Central to The Deadline is the idea that management has turned into cerebral science and there is a need to have a relook at it. For Belinda Binda in the novel, the manager has to trust her gut, lead from the heart, build soul into the team & organization and develop a nose for bullshit. The novel shows that when managers are aggressive, apply pressure and make direct threats, it only causes damage. Allair Belok, Minister of Interior & Deputy Tyrant and villain of the piece, is such a one. By associating heart with a female and lack of it with a male, the author drives home his point. Belok imposes an impossible deadline on the projects. And then he asks the Morovian Software Engineering Institute to audit the projects to see that they attain CMM level 3 by the end of the year. It is the toughest situation any project can face.

The episode concerning the audit team’s objection to one of the Quicken project teams not writing the requirements specification will sound familiar to many of us. As Quicken is a well-documented commercial product, the team could get all the documentation from that product. The audit group manager wouldn’t agree that the requirement spec is not needed and reiterates that the team has abandoned the Repeatable process. Interestingly the B and C teams which had much less man power than the A team are the ones which see the opportunity for not writing the requirements spec and take it. The A teams find the translating of requirements from one form to another not useful but it helps to keep all the overstaffed teams busy.
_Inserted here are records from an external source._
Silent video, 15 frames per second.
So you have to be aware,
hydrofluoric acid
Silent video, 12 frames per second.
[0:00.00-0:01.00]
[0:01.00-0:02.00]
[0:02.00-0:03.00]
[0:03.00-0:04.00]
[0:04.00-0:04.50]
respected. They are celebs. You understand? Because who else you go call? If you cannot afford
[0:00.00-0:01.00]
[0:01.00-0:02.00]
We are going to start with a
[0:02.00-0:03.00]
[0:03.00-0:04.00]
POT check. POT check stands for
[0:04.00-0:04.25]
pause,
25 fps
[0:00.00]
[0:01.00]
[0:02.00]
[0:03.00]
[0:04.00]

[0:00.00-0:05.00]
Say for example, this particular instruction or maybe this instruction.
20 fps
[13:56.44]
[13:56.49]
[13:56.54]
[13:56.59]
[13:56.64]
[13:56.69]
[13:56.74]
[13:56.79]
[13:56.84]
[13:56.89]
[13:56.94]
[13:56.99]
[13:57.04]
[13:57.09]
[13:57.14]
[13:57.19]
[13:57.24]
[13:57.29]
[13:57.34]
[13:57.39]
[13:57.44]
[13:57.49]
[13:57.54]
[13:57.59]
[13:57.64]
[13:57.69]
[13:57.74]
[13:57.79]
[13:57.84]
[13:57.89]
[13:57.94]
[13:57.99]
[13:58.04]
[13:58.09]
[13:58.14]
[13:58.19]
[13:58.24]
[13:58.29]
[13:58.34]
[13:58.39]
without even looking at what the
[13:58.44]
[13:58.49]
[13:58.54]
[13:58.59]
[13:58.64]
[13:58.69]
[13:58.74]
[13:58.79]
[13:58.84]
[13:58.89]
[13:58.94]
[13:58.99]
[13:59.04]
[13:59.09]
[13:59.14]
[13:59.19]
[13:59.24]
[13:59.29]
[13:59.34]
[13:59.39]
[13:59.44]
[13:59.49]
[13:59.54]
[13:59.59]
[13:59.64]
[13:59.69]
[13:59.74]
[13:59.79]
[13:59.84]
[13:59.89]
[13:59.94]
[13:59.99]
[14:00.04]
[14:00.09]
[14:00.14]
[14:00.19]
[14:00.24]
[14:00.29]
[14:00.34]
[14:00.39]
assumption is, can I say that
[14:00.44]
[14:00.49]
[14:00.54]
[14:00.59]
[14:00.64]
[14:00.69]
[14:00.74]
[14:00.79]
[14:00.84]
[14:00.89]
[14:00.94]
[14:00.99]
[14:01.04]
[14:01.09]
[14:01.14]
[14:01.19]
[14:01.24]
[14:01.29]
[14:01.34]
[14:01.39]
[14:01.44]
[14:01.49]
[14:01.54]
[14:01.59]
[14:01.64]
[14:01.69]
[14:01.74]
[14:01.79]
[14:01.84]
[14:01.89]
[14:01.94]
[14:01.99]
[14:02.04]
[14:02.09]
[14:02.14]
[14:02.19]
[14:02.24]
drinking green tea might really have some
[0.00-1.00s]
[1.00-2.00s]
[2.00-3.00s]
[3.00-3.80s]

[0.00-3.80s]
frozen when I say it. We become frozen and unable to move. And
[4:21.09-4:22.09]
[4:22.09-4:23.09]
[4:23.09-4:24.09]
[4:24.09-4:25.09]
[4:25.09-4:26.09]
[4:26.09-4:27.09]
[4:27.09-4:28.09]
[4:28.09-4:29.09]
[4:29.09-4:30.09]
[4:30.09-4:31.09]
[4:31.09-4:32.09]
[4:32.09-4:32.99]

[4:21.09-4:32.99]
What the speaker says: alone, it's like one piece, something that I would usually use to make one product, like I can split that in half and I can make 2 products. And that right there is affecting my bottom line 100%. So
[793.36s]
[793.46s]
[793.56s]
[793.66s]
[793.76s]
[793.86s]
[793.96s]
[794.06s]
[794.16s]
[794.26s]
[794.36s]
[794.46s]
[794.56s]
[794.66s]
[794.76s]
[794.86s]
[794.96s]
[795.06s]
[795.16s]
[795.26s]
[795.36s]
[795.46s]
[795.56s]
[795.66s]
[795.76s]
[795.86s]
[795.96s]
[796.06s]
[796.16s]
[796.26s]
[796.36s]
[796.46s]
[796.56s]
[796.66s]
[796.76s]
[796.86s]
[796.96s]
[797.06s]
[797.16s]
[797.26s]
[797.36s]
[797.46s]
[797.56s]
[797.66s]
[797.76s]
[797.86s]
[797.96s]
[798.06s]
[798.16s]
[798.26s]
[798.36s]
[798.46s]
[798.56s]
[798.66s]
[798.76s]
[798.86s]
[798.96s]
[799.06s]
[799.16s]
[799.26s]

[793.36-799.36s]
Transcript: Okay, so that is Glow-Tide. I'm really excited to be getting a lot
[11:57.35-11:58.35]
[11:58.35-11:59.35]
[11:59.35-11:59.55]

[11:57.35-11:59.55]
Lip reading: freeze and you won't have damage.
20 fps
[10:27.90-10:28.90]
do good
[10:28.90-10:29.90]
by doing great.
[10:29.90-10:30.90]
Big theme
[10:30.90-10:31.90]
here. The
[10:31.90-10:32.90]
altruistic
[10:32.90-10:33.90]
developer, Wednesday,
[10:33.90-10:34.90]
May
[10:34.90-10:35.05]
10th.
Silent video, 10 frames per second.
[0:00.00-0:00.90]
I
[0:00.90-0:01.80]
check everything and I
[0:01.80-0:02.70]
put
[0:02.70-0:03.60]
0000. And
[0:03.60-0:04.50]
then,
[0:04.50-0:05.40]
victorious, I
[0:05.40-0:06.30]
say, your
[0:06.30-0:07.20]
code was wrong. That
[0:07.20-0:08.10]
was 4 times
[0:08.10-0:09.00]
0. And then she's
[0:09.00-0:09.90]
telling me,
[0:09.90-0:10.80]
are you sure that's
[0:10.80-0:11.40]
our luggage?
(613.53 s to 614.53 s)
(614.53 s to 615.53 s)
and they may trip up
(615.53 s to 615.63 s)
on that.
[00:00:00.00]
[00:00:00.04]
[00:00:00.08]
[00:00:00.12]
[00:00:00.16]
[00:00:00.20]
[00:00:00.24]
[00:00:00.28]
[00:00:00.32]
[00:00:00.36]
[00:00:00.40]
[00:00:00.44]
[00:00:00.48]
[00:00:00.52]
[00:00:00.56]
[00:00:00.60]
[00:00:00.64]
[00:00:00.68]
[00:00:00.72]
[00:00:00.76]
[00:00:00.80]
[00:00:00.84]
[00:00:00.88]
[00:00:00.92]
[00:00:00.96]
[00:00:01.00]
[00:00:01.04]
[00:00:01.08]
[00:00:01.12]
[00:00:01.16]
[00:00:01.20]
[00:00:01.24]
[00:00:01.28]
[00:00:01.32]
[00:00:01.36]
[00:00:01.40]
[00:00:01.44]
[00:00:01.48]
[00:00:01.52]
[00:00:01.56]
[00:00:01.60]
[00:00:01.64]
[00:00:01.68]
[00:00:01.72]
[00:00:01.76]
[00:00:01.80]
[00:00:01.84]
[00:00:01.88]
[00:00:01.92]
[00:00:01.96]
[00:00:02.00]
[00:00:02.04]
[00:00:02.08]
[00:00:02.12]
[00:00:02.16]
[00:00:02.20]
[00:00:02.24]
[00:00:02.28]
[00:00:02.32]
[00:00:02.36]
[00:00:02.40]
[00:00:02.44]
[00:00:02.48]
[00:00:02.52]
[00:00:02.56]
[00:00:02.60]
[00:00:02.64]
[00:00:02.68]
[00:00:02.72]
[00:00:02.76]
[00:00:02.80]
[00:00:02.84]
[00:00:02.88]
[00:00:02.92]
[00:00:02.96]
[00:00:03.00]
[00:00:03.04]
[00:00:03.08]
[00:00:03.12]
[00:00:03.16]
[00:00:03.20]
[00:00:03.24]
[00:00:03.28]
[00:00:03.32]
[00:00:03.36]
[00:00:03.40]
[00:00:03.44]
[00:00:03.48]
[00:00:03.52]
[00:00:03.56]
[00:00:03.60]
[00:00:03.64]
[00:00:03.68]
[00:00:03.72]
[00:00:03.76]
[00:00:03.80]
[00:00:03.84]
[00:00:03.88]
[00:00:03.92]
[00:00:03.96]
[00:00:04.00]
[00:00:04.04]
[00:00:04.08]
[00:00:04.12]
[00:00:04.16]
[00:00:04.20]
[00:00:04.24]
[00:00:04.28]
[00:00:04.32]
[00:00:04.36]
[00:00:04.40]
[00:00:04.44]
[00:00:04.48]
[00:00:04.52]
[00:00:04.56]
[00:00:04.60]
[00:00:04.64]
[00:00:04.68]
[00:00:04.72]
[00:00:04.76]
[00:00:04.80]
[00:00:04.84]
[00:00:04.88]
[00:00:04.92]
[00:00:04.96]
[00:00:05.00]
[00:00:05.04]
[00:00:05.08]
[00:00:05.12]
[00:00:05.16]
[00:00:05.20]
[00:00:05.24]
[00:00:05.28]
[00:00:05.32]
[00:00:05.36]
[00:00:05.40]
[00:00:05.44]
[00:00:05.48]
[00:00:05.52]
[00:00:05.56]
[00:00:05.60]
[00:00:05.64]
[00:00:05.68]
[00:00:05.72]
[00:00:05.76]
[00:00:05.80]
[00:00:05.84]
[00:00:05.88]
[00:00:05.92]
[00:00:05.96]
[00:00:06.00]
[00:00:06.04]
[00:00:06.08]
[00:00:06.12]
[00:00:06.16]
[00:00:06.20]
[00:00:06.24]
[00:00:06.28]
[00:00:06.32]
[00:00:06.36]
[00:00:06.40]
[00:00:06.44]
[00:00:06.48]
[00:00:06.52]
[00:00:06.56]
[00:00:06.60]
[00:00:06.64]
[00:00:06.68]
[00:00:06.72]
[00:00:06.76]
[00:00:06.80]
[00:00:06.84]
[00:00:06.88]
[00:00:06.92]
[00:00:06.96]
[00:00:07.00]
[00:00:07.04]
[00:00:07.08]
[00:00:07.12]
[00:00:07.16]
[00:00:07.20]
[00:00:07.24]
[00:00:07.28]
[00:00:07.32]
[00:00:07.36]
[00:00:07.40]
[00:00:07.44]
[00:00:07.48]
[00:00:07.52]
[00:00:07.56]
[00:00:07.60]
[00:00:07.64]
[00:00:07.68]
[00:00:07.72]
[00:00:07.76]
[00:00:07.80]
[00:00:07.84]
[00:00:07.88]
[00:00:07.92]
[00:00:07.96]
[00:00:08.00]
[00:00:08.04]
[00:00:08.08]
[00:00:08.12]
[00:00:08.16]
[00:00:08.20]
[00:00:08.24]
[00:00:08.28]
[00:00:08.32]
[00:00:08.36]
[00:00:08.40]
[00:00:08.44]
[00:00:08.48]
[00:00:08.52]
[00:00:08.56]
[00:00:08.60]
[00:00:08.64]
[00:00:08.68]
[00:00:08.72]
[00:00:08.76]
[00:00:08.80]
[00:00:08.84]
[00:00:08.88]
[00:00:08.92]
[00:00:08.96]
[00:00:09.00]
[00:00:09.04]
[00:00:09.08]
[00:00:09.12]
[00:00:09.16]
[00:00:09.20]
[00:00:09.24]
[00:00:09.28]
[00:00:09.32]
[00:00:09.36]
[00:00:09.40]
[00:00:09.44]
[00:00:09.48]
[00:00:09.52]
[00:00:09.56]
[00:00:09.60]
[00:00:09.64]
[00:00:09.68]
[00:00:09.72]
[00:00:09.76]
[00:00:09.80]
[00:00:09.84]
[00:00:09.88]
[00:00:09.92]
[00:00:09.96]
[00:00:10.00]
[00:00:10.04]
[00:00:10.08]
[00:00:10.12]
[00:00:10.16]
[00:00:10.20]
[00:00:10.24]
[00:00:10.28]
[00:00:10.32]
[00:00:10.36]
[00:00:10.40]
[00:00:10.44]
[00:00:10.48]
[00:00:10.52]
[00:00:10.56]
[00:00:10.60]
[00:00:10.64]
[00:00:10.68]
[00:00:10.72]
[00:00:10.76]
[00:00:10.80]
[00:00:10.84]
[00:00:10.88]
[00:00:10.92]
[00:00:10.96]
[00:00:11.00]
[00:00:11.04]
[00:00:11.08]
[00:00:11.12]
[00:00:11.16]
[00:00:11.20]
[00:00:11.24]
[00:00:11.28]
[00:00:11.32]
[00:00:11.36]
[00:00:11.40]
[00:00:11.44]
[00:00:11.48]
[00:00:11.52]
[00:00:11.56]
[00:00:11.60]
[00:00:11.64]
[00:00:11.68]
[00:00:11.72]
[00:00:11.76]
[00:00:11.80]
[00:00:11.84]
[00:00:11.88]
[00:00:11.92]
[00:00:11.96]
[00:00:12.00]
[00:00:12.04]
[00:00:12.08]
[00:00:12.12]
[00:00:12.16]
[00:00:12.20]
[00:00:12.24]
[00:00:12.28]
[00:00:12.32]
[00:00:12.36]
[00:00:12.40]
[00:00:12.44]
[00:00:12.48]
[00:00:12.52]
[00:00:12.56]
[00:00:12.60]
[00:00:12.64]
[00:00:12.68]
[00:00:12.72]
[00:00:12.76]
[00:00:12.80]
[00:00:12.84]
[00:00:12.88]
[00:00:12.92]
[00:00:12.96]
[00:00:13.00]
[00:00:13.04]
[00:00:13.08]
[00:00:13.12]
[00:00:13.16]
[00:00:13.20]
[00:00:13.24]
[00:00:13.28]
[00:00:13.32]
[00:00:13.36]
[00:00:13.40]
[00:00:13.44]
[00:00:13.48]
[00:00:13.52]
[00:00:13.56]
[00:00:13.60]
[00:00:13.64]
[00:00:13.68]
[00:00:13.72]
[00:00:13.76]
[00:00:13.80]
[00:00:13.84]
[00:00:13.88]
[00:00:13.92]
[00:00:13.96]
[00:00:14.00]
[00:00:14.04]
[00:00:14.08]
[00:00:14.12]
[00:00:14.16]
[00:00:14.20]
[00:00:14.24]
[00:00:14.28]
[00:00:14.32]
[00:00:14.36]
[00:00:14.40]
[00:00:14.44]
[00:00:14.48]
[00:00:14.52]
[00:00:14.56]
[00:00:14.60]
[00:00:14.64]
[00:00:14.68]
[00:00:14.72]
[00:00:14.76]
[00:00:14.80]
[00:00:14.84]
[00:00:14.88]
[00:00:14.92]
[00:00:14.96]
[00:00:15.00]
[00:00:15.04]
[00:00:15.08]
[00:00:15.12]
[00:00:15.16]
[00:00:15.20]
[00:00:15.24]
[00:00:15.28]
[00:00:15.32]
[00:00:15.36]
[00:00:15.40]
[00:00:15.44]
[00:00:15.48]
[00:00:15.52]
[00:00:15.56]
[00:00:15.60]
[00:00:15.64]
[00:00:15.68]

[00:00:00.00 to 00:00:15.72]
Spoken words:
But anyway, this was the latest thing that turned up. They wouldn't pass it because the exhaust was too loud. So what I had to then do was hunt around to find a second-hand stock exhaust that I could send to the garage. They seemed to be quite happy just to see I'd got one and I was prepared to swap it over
The director of Morovian SEI bails out Tompkins and asks the teams to carry out just one improvement: Last Minute implementation. This ‘scheme involved deferring coding as long as possible, spending the middle forty per cent or more of the project doing an exaggeratedly detailed low-level design, one that would have perfect mappings to the eventual code. It was this time spent on design that was supposed to result in a much-reduced need for debugging.’ How far removed is real life from fiction!

The novel’s stance towards process improvement programs like CMM is critical. To be fair to Tom DeMarco he does say that good process and continually improving process are admirable as well as natural goals. What he points out is that formal process improvement programs cost time and money. A project can hope to gain enough from a single well-chosen method improvement (such as Last Minute implementation) to repay the time and money invested in the change. Multi-skill improvement programs, such as increasing an entire CMM level, are most likely to make projects finish later than they would have without the program. This is a highly debatable topic.

There are useful episodes on conflict resolution, project sociology, risk management, modeling & simulation of the development process, estimation using function points etc. Lahksa drops some powder in Belok’s drink to make him contract Herpes and then packs him off for a year to undergo treatment in a clinic in Atlanta. His absence helps Tompkins to work in peace. The B and C teams complete the projects successfully. As Belinda says, this is the way the ends of projects are supposed to be, but almost never are. Tompkins can pick up his binoculars and watch how it all turns out just like George C Scott does after passing the intelligence to his subordinates and quietly watching the battle in the movie Patton. NNL takes Morovia to the year’s hottest IPO. Tompkins makes a killing from his stock options but his plans for quite retirement are thwarted by Lahksa. In the end he finds her offer most welcome.

As a novel, The Deadline may have flaws: It deals with types and lacks in complexity. Project problems are solved rather too easily. But then the novel has been written to illustrate the author’s ideas on project management which will help one learn how to transfer the intelligence to the team, pick up one’s binoculars, quietly watch the action and intervene only if something goes awry just as in Patton.